Potenzial meint ursprünglich die in einem Menschen schlummernden Möglichkeiten. In der Coaching-Sprache wird daraus ein Imperativ: „Du musst Dein Potenzial entfalten!“ – meist im Sinne dessen, was für andere nützlich ist.
- Im Bildungsbereich: Potenzialentfaltung bedeutet oft die frühe Sortierung nach Leistungskriterien – ein Druck, der nicht Freiheit bringt, sondern Angst.
- Im Coaching: Die Aufforderung zur „Entfaltung“ ist meist verbunden mit der Forderung nach Selbstoptimierung: mehr Effizienz, mehr Anpassungsfähigkeit, mehr Output.

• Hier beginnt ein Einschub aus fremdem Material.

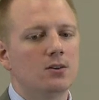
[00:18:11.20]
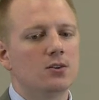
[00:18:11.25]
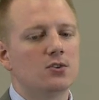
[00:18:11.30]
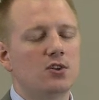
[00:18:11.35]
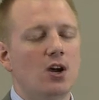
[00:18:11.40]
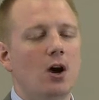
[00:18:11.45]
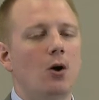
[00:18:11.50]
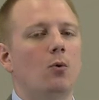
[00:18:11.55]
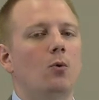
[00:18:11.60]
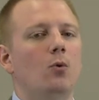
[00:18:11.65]

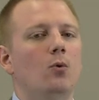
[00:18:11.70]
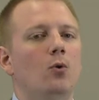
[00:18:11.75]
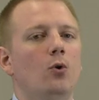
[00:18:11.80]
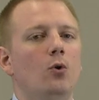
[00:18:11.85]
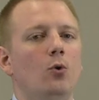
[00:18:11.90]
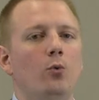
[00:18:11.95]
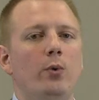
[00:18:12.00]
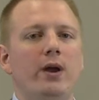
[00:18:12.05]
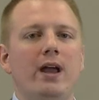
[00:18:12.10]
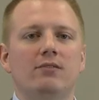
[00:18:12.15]
So
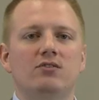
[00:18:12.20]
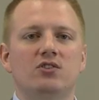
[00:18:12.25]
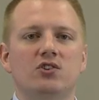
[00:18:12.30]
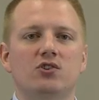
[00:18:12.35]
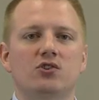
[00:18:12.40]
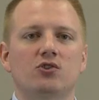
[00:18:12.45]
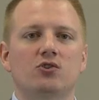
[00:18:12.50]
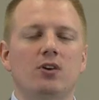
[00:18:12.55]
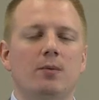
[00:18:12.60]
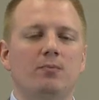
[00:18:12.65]
we have
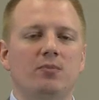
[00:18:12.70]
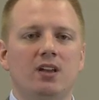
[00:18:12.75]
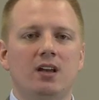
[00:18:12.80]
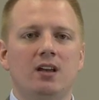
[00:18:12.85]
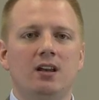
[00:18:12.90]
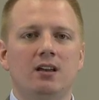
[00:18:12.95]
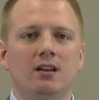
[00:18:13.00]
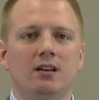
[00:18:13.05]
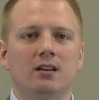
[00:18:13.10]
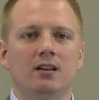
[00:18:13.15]

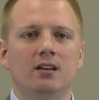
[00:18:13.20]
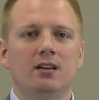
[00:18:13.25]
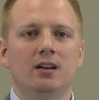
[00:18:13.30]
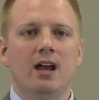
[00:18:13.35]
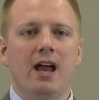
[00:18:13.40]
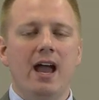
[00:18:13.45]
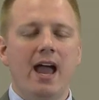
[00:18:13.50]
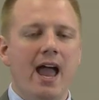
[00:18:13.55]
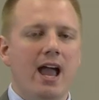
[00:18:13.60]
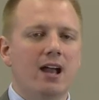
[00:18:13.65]
scripted
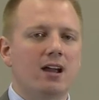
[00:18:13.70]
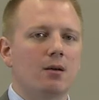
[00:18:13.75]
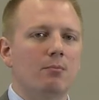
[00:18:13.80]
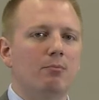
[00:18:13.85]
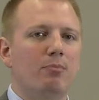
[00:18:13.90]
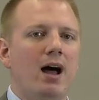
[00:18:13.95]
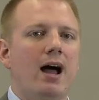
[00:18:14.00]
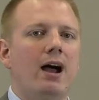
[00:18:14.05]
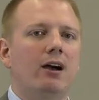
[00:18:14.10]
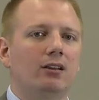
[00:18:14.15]
and
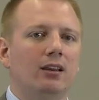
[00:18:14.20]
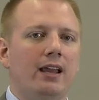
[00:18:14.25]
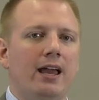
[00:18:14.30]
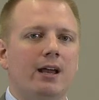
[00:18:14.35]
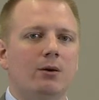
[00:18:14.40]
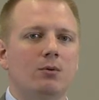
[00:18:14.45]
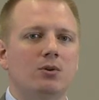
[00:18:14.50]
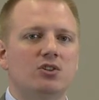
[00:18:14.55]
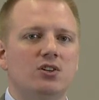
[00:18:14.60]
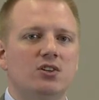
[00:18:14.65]
compiled
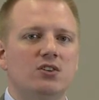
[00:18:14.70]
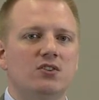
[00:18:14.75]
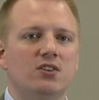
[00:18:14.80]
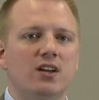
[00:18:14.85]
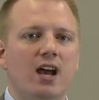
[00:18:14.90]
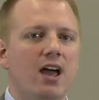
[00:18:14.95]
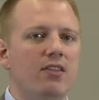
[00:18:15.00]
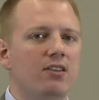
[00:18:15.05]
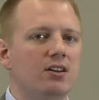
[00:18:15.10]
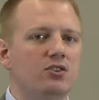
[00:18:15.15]
languages
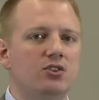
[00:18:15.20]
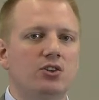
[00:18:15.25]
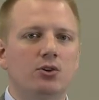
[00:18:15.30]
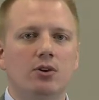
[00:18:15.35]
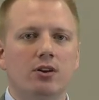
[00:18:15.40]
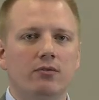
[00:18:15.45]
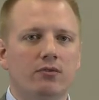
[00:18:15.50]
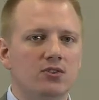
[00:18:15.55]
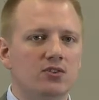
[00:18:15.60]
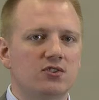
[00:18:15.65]
and the two
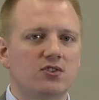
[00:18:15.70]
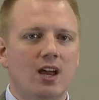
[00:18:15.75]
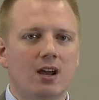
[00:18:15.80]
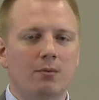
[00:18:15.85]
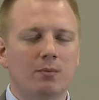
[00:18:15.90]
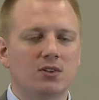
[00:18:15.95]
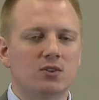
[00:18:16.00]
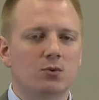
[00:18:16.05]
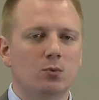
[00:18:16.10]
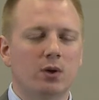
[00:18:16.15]
different
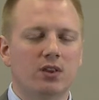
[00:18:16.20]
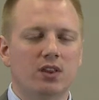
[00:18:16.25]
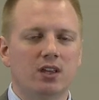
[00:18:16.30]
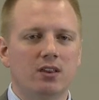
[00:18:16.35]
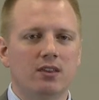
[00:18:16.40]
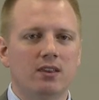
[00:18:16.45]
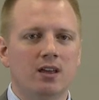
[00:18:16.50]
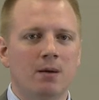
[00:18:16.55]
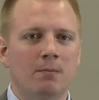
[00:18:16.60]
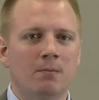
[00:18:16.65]
segments
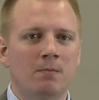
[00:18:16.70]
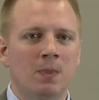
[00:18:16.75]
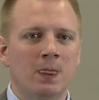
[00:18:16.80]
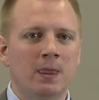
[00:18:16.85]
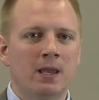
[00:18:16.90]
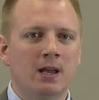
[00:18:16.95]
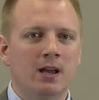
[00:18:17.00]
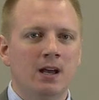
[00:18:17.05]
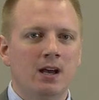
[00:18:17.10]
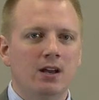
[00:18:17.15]
within them.
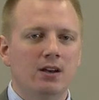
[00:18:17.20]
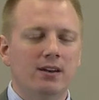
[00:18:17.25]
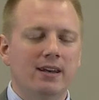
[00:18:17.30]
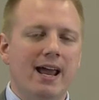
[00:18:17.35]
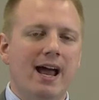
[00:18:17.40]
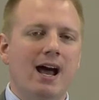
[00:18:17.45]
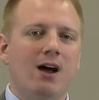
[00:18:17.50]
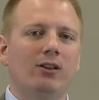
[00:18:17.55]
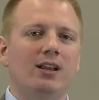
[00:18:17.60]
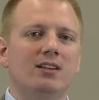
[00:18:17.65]

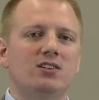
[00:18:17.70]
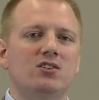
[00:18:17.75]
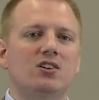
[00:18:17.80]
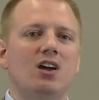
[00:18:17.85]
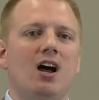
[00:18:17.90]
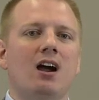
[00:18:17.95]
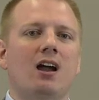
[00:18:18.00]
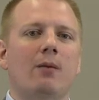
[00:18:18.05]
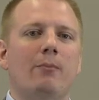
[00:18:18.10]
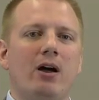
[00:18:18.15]
Now let's
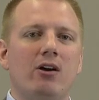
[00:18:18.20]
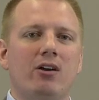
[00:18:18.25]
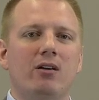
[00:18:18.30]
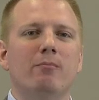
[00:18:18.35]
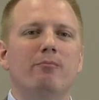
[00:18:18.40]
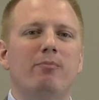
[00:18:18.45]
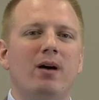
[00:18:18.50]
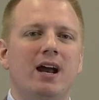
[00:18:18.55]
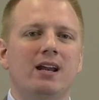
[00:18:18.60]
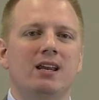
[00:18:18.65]
talk about
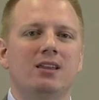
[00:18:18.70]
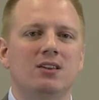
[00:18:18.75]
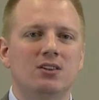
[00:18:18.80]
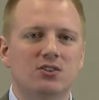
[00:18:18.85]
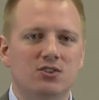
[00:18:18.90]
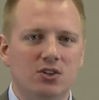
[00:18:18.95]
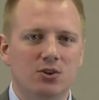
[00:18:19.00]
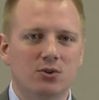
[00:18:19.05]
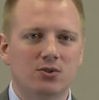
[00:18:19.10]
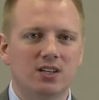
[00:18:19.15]
combining
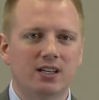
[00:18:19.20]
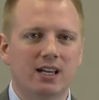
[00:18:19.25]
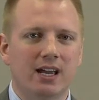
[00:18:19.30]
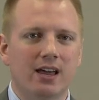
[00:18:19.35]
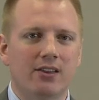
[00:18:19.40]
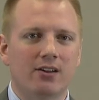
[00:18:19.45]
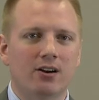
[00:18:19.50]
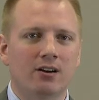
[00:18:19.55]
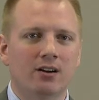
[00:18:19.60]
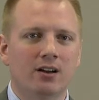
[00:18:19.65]
these two
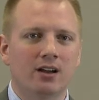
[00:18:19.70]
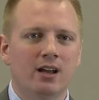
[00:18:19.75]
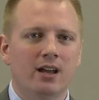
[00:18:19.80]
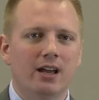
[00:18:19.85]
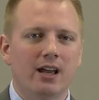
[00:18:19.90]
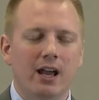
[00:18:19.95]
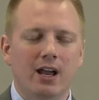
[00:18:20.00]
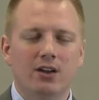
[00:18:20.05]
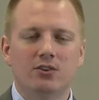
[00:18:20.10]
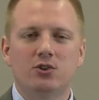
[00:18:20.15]
together
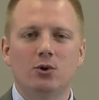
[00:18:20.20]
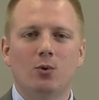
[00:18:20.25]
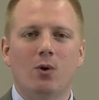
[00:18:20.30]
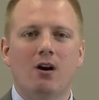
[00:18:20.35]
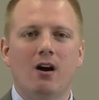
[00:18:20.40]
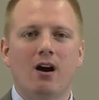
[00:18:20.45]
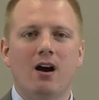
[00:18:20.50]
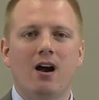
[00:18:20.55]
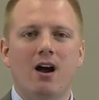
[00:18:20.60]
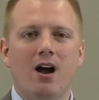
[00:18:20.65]
into
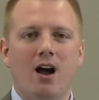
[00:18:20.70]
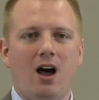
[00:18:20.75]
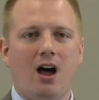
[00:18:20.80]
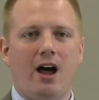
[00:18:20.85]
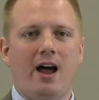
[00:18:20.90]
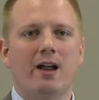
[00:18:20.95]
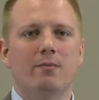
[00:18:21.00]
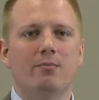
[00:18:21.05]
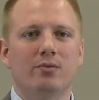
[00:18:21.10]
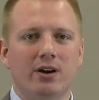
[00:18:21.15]
our
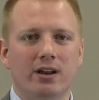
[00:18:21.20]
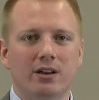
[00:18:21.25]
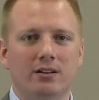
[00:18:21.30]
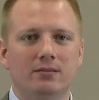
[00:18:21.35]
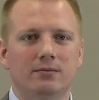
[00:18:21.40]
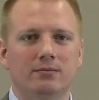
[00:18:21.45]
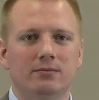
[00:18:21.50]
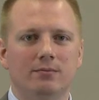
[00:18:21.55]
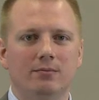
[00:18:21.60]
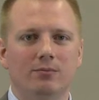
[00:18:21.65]
hybrid
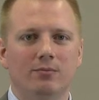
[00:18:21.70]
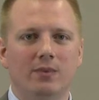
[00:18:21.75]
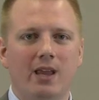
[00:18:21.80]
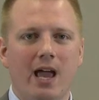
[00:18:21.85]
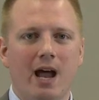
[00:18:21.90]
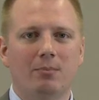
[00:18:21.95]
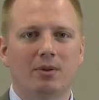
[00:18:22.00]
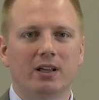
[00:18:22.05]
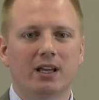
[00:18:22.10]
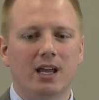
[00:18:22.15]

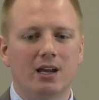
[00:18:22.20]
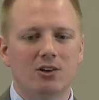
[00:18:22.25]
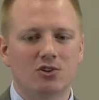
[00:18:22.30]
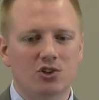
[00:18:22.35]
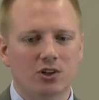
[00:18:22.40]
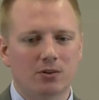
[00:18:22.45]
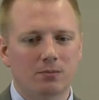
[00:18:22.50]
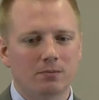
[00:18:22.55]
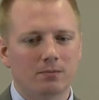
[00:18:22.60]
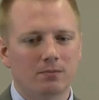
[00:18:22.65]

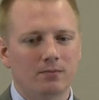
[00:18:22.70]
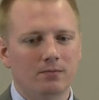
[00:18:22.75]
application.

- Im transhumanistischen Narrativ: Potenzialentfaltung wird zur Steigerungslogik ohne Ende – der Mensch sei unvollständig, solange er sich nicht technisch, geistig und körperlich „überbietet“.
Gegenmittel:
- Potenzial als Möglichkeit begreifen, nicht als Pflicht.
- Akzeptieren, dass nicht jedes Potenzial entfaltet werden muss, und dass Grenzen ebenso zum Menschlichen gehören wie Chancen
Einordnung im System
Der Begriff verbindet:
- Potenzial
- Employability
- Agilität
- Motivation
Gemeinsam erzeugen sie: Selbstentwicklung als Dauerpflicht. Potenzialentfaltung verliert ihre Freiheit, wenn Entwicklung nur noch Anpassung meint.